◆ **WHAT THE TASK REQUIRES**: The reply must contain exactly the lines below from the one with "[00:00:01.95]" down to the one with "[00:00:03.65]", both included, and nothing more; please omit the pictures.

[Records excerpted from a collection]

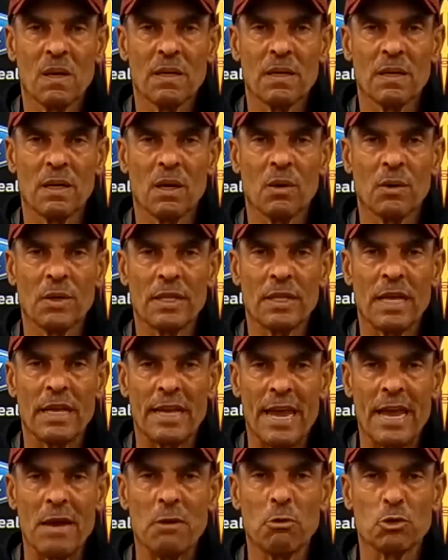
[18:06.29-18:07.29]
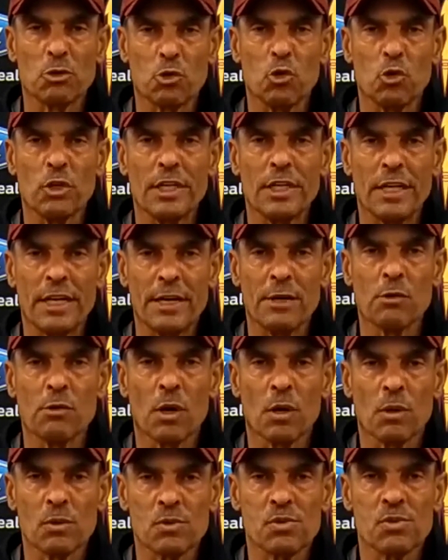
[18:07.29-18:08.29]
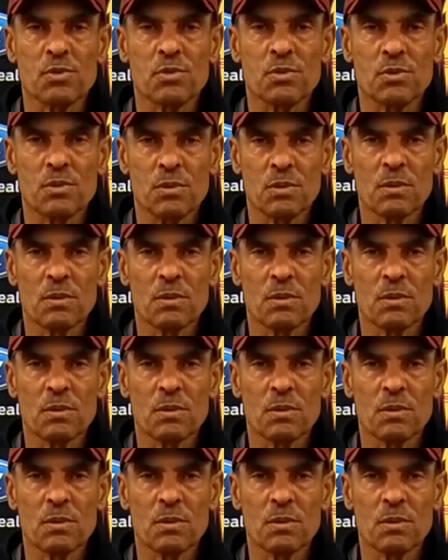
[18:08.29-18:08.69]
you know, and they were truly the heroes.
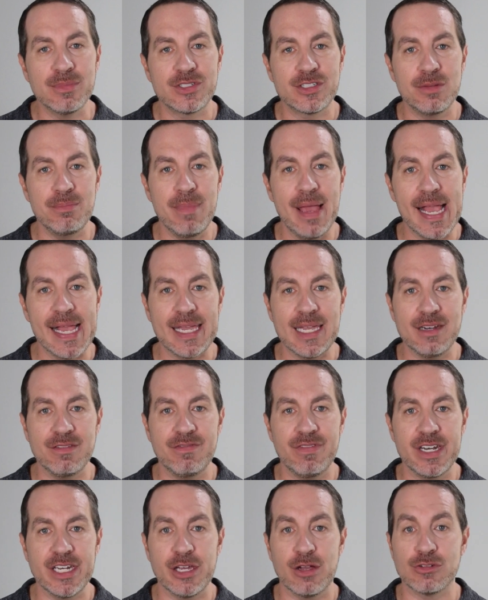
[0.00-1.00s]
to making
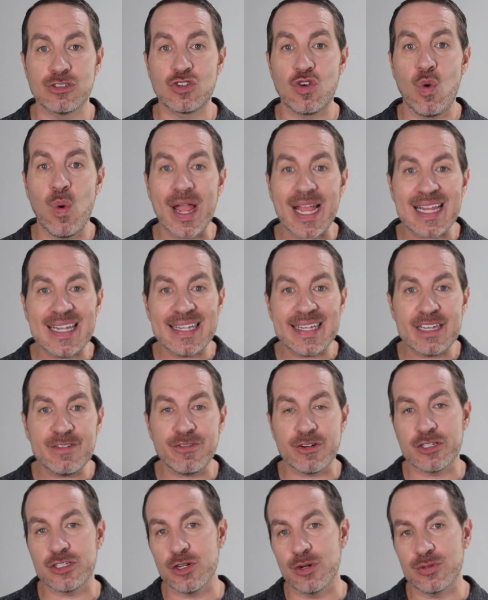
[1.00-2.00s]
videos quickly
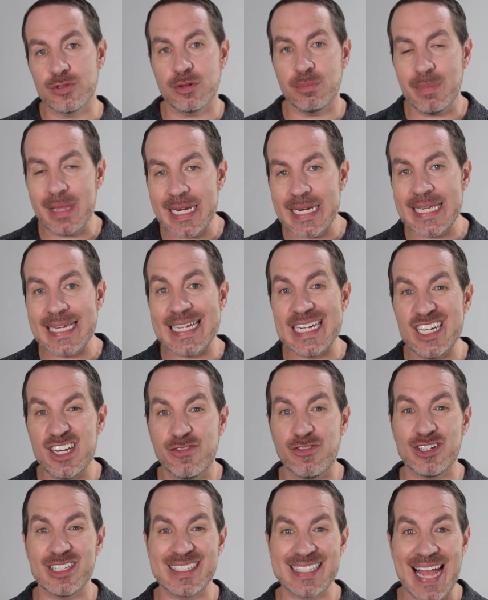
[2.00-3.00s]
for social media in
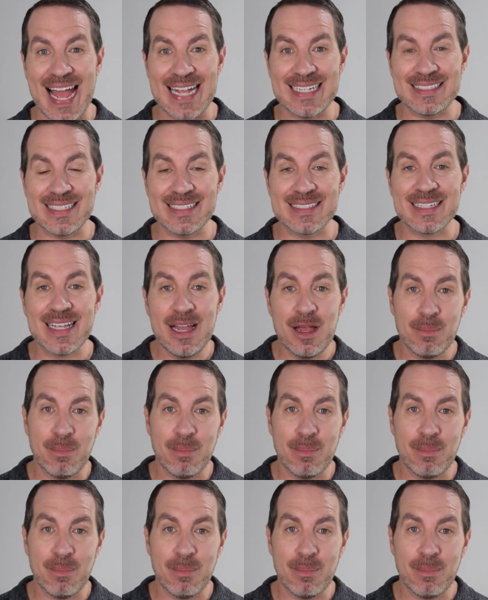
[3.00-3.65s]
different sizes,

* * *

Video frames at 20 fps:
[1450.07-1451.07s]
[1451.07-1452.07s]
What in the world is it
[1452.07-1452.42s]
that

* * *

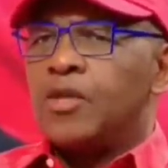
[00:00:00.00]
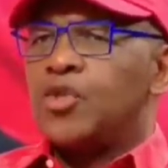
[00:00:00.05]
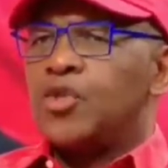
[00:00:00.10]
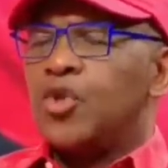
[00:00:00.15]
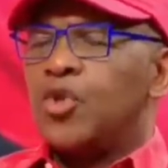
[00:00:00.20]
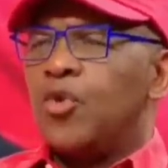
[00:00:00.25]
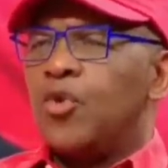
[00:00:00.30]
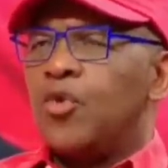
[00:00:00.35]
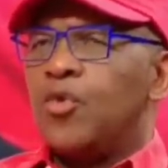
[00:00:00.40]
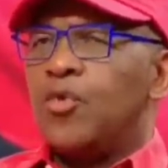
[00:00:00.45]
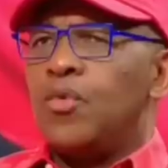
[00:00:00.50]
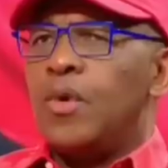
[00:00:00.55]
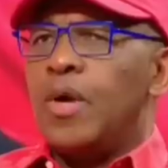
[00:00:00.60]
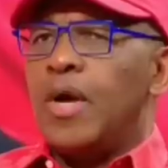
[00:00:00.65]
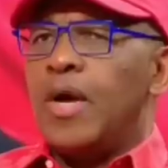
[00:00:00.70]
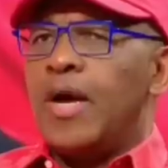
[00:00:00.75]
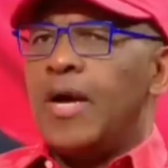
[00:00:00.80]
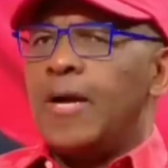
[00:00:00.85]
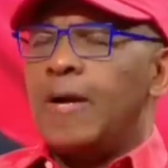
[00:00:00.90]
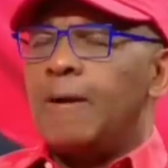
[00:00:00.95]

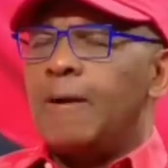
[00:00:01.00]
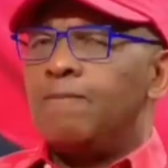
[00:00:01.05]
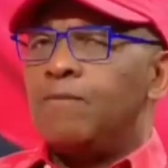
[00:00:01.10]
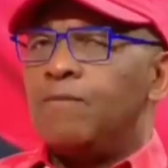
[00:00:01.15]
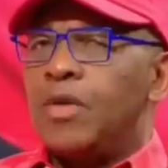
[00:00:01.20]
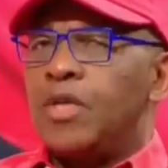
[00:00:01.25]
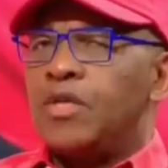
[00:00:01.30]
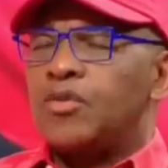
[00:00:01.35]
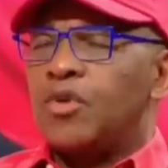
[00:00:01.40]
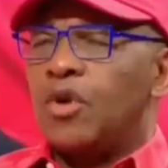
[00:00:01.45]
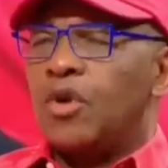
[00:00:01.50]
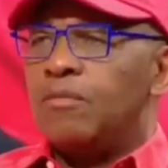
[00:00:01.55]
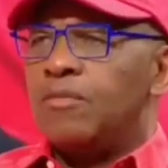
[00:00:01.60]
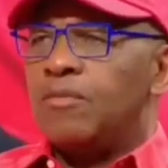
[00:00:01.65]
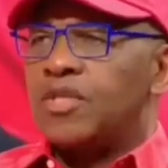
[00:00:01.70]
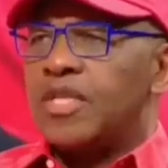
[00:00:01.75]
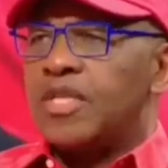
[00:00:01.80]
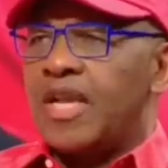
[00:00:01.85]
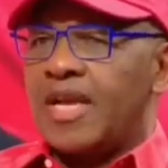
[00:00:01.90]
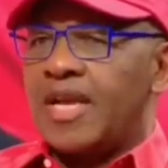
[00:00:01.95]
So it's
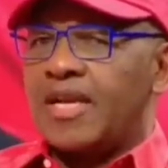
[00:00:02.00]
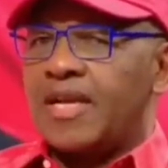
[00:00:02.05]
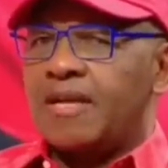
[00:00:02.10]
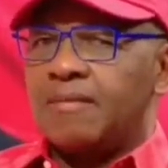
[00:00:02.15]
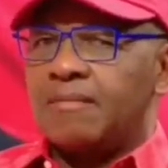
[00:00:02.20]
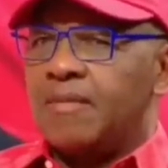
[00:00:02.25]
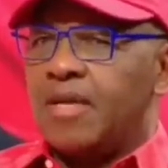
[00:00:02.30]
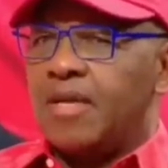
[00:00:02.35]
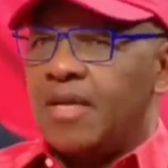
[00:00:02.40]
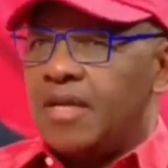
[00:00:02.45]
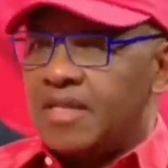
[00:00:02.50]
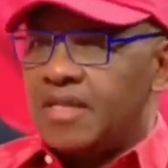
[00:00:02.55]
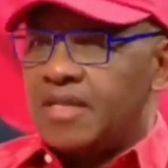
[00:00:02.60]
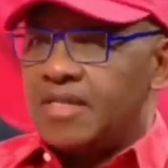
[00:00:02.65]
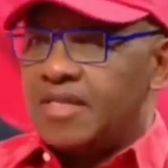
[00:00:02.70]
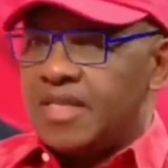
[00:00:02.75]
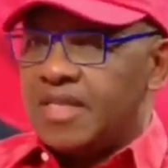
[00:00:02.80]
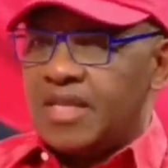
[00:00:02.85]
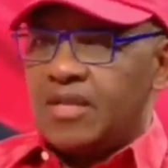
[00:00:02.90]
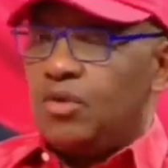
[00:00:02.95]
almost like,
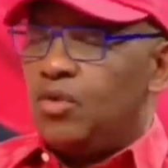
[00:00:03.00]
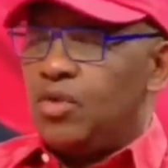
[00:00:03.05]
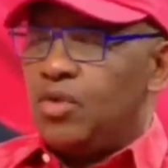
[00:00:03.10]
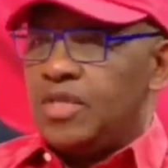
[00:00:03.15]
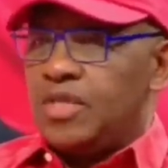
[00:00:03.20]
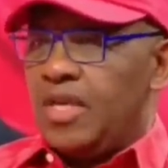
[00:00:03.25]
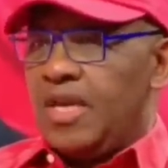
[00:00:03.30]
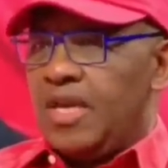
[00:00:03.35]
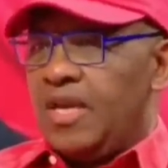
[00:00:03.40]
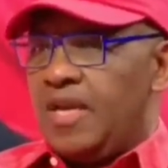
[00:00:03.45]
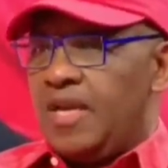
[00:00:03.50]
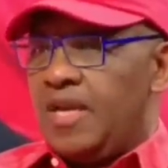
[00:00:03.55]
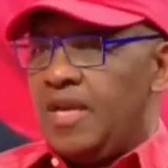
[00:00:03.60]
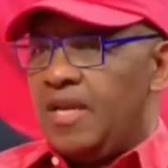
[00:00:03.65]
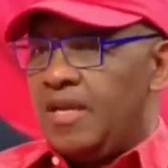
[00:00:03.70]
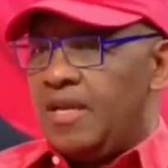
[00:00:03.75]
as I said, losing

◆ **ANSWER TO THIS PROBLEM**:
[00:00:01.95]
So it's
[00:00:02.00]
[00:00:02.05]
[00:00:02.10]
[00:00:02.15]
[00:00:02.20]
[00:00:02.25]
[00:00:02.30]
[00:00:02.35]
[00:00:02.40]
[00:00:02.45]
[00:00:02.50]
[00:00:02.55]
[00:00:02.60]
[00:00:02.65]
[00:00:02.70]
[00:00:02.75]
[00:00:02.80]
[00:00:02.85]
[00:00:02.90]
[00:00:02.95]
almost like,
[00:00:03.00]
[00:00:03.05]
[00:00:03.10]
[00:00:03.15]
[00:00:03.20]
[00:00:03.25]
[00:00:03.30]
[00:00:03.35]
[00:00:03.40]
[00:00:03.45]
[00:00:03.50]
[00:00:03.55]
[00:00:03.60]
[00:00:03.65]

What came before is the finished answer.